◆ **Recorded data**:
============

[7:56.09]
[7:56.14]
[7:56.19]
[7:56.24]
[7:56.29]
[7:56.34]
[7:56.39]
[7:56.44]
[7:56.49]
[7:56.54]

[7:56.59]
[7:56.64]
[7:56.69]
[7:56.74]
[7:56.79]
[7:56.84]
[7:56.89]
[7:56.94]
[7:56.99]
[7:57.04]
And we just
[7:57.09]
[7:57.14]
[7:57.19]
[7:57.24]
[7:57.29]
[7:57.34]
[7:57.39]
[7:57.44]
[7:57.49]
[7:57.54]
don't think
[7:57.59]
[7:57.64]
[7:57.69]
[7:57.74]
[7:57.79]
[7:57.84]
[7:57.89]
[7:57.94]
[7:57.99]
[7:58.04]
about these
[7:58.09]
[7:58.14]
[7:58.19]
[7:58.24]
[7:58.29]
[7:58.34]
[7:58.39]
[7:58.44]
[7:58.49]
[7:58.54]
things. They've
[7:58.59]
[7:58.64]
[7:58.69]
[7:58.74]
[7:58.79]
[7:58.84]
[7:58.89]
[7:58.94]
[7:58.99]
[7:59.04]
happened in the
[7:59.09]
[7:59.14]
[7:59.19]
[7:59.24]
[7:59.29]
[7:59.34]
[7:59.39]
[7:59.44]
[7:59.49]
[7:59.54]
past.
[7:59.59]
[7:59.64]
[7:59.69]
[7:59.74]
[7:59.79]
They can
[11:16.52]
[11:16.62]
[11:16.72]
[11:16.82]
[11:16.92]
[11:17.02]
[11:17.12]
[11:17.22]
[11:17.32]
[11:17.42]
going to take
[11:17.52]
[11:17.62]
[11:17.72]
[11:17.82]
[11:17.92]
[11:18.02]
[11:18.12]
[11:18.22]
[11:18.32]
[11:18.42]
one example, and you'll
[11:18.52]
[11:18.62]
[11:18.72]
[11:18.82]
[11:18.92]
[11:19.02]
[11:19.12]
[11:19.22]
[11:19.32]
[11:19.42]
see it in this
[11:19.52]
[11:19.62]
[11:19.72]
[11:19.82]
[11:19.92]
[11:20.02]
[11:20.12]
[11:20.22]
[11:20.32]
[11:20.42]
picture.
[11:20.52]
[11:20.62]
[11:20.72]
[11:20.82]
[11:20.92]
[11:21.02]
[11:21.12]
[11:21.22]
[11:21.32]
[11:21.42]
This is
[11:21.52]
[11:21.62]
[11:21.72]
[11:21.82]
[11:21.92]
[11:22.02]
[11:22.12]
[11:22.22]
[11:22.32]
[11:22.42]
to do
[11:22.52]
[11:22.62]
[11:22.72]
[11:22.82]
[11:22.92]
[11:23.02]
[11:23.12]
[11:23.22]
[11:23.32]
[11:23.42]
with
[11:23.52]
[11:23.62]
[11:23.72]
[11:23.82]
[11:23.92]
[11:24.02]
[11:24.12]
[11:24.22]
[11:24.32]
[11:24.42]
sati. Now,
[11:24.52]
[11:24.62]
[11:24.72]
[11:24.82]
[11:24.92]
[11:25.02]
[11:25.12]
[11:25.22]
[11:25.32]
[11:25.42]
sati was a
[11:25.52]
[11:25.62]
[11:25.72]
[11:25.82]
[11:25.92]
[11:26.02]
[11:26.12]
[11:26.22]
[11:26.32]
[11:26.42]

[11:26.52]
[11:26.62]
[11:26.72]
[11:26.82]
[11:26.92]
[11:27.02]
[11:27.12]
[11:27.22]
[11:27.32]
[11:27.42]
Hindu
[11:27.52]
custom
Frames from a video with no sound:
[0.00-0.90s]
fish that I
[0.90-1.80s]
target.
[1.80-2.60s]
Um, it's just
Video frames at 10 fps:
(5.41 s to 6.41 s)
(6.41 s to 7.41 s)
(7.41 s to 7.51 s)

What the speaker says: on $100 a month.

============

◆ **Work item**: Transcribe each entry precisely, missing none.

◆ **Response for this exercise**:
[7:56.09]
[7:56.14]
[7:56.19]
[7:56.24]
[7:56.29]
[7:56.34]
[7:56.39]
[7:56.44]
[7:56.49]
[7:56.54]

[7:56.59]
[7:56.64]
[7:56.69]
[7:56.74]
[7:56.79]
[7:56.84]
[7:56.89]
[7:56.94]
[7:56.99]
[7:57.04]
And we just
[7:57.09]
[7:57.14]
[7:57.19]
[7:57.24]
[7:57.29]
[7:57.34]
[7:57.39]
[7:57.44]
[7:57.49]
[7:57.54]
don't think
[7:57.59]
[7:57.64]
[7:57.69]
[7:57.74]
[7:57.79]
[7:57.84]
[7:57.89]
[7:57.94]
[7:57.99]
[7:58.04]
about these
[7:58.09]
[7:58.14]
[7:58.19]
[7:58.24]
[7:58.29]
[7:58.34]
[7:58.39]
[7:58.44]
[7:58.49]
[7:58.54]
things. They've
[7:58.59]
[7:58.64]
[7:58.69]
[7:58.74]
[7:58.79]
[7:58.84]
[7:58.89]
[7:58.94]
[7:58.99]
[7:59.04]
happened in the
[7:59.09]
[7:59.14]
[7:59.19]
[7:59.24]
[7:59.29]
[7:59.34]
[7:59.39]
[7:59.44]
[7:59.49]
[7:59.54]
past.
[7:59.59]
[7:59.64]
[7:59.69]
[7:59.74]
[7:59.79]
They can
[11:16.52]
[11:16.62]
[11:16.72]
[11:16.82]
[11:16.92]
[11:17.02]
[11:17.12]
[11:17.22]
[11:17.32]
[11:17.42]
going to take
[11:17.52]
[11:17.62]
[11:17.72]
[11:17.82]
[11:17.92]
[11:18.02]
[11:18.12]
[11:18.22]
[11:18.32]
[11:18.42]
one example, and you'll
[11:18.52]
[11:18.62]
[11:18.72]
[11:18.82]
[11:18.92]
[11:19.02]
[11:19.12]
[11:19.22]
[11:19.32]
[11:19.42]
see it in this
[11:19.52]
[11:19.62]
[11:19.72]
[11:19.82]
[11:19.92]
[11:20.02]
[11:20.12]
[11:20.22]
[11:20.32]
[11:20.42]
picture.
[11:20.52]
[11:20.62]
[11:20.72]
[11:20.82]
[11:20.92]
[11:21.02]
[11:21.12]
[11:21.22]
[11:21.32]
[11:21.42]
This is
[11:21.52]
[11:21.62]
[11:21.72]
[11:21.82]
[11:21.92]
[11:22.02]
[11:22.12]
[11:22.22]
[11:22.32]
[11:22.42]
to do
[11:22.52]
[11:22.62]
[11:22.72]
[11:22.82]
[11:22.92]
[11:23.02]
[11:23.12]
[11:23.22]
[11:23.32]
[11:23.42]
with
[11:23.52]
[11:23.62]
[11:23.72]
[11:23.82]
[11:23.92]
[11:24.02]
[11:24.12]
[11:24.22]
[11:24.32]
[11:24.42]
sati. Now,
[11:24.52]
[11:24.62]
[11:24.72]
[11:24.82]
[11:24.92]
[11:25.02]
[11:25.12]
[11:25.22]
[11:25.32]
[11:25.42]
sati was a
[11:25.52]
[11:25.62]
[11:25.72]
[11:25.82]
[11:25.92]
[11:26.02]
[11:26.12]
[11:26.22]
[11:26.32]
[11:26.42]

[11:26.52]
[11:26.62]
[11:26.72]
[11:26.82]
[11:26.92]
[11:27.02]
[11:27.12]
[11:27.22]
[11:27.32]
[11:27.42]
Hindu
[11:27.52]
custom
Frames from a video with no sound:
[0.00-0.90s]
fish that I
[0.90-1.80s]
target.
[1.80-2.60s]
Um, it's just
Video frames at 10 fps:
(5.41 s to 6.41 s)
(6.41 s to 7.41 s)
(7.41 s to 7.51 s)

What the speaker says: on $100 a month.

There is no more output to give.